(Exercise brief) The answer must be every line of the records below that contains the word "frames".

-------- Study material

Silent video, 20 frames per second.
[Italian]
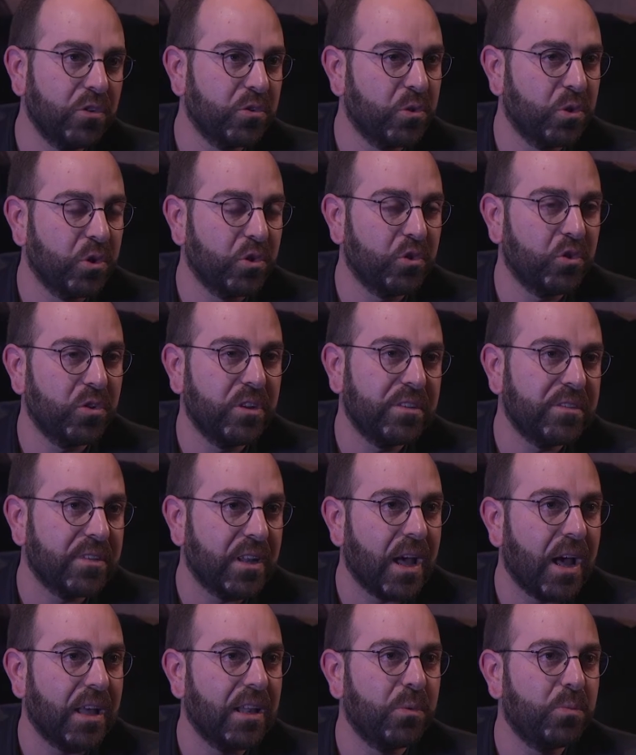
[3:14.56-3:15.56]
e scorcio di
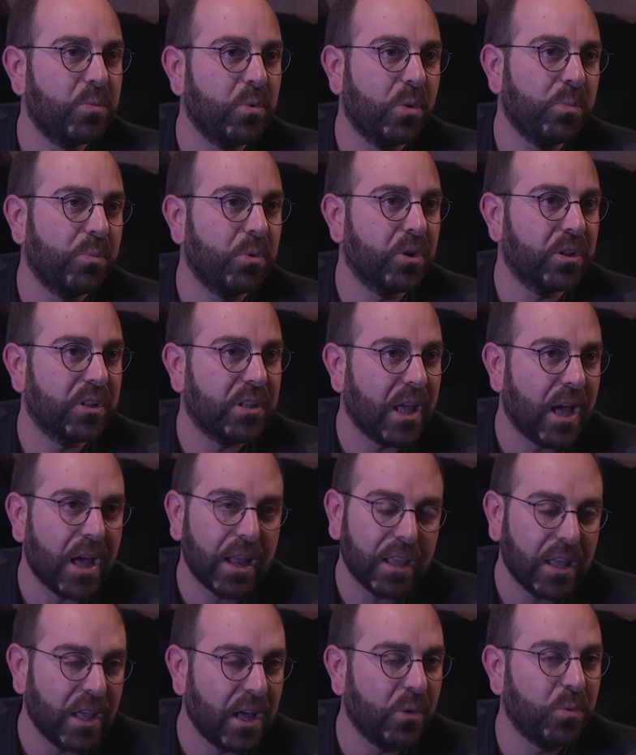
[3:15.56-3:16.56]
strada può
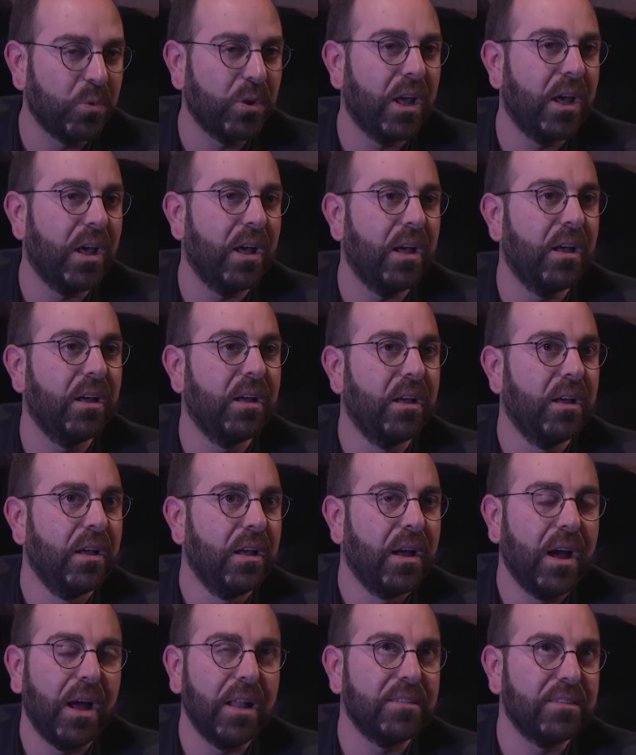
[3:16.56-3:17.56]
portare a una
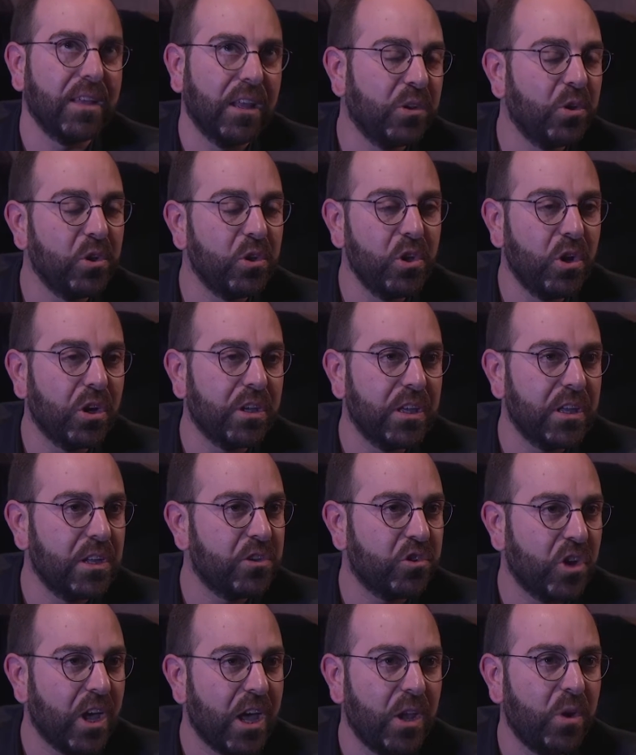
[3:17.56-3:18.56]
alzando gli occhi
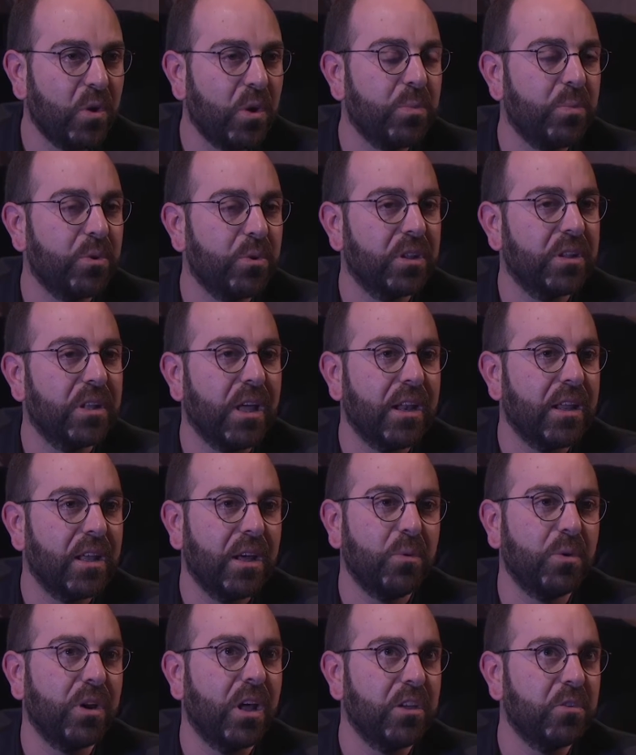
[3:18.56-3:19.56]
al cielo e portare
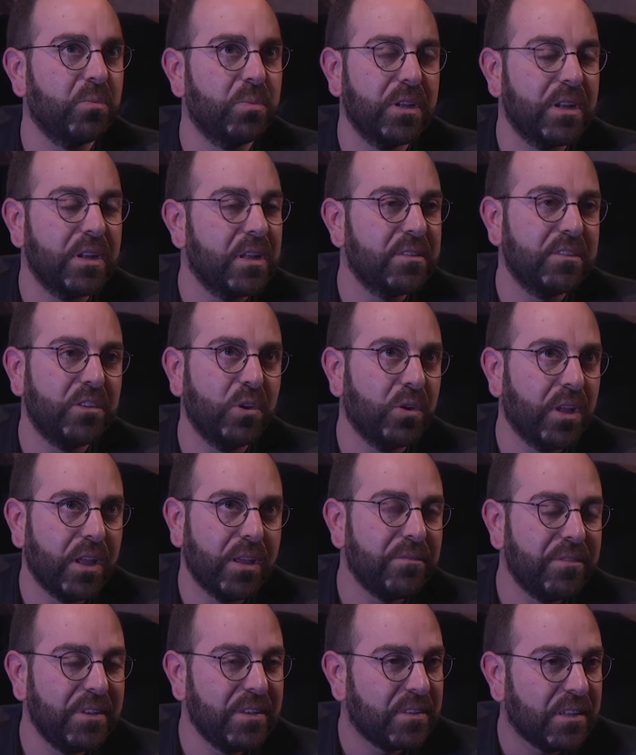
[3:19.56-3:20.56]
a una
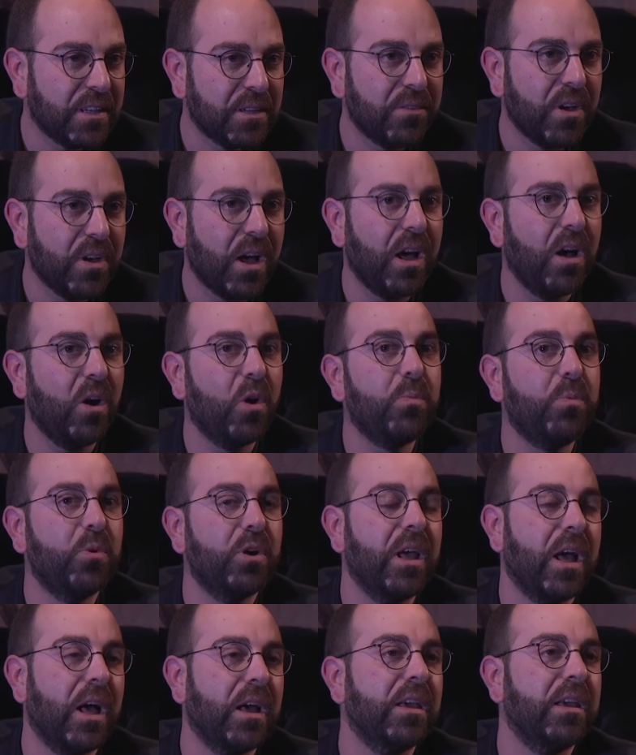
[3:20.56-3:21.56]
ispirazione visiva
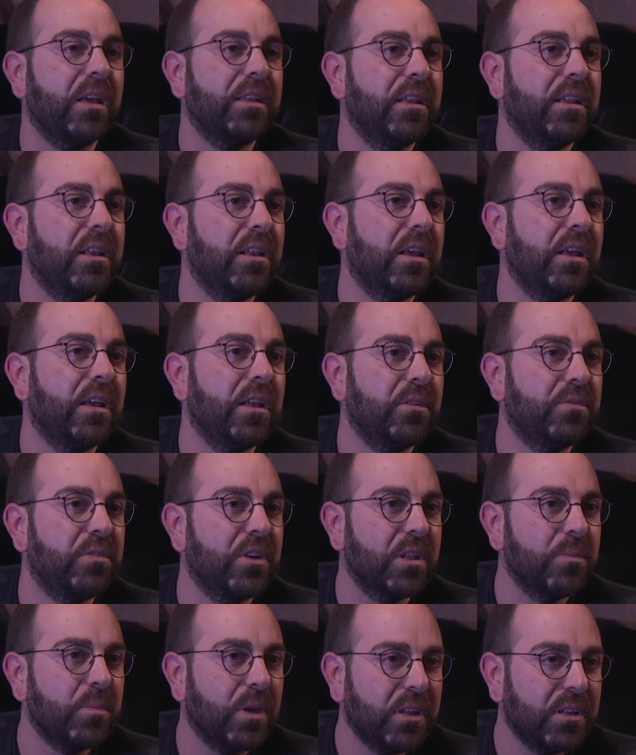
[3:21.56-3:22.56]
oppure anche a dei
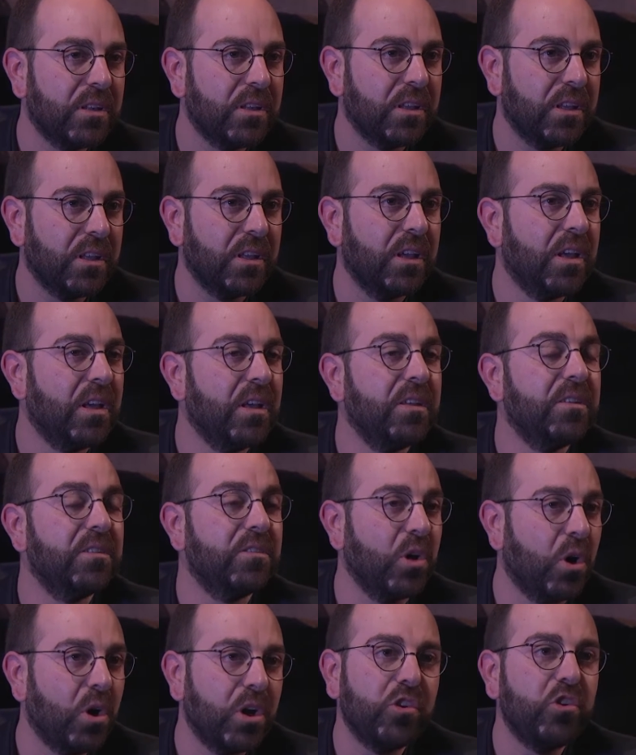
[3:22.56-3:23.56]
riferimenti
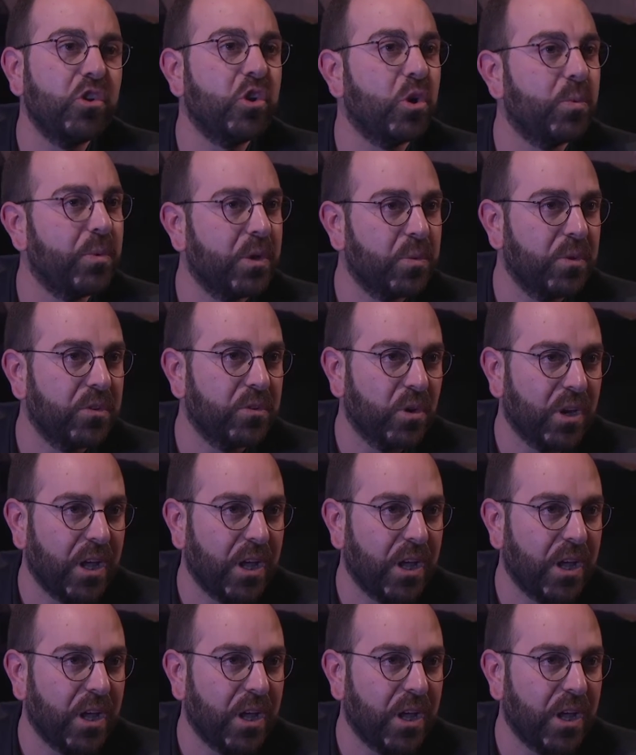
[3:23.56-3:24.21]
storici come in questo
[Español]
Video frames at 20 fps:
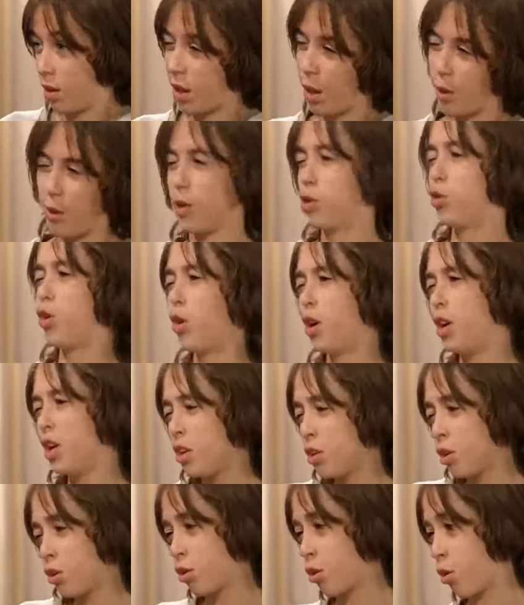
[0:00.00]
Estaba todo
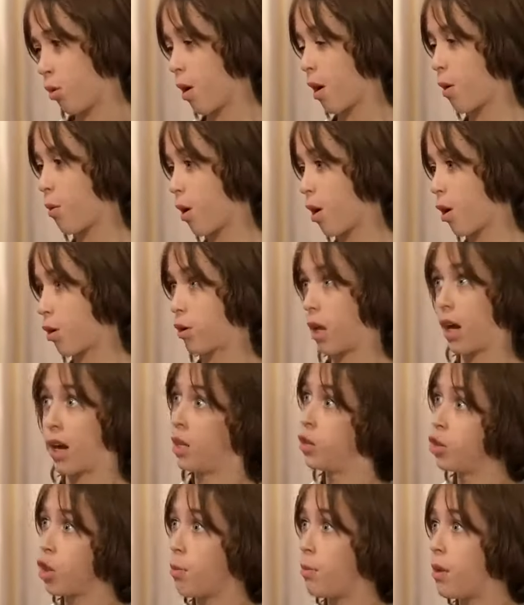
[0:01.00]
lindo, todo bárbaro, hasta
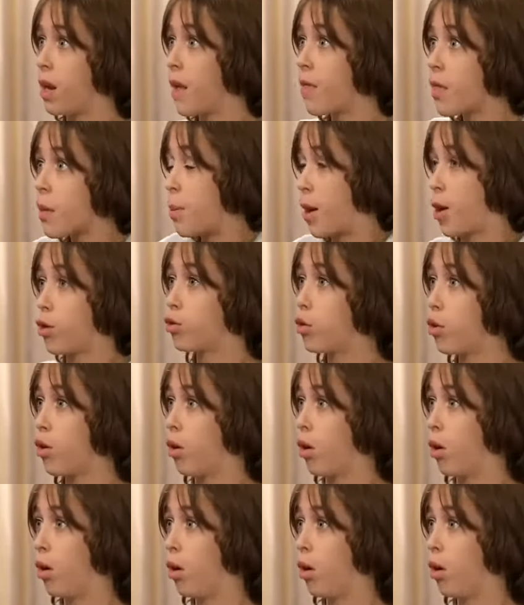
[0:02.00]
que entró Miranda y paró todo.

----------------

(Result)
Silent video, 20 frames per second.
Video frames at 20 fps:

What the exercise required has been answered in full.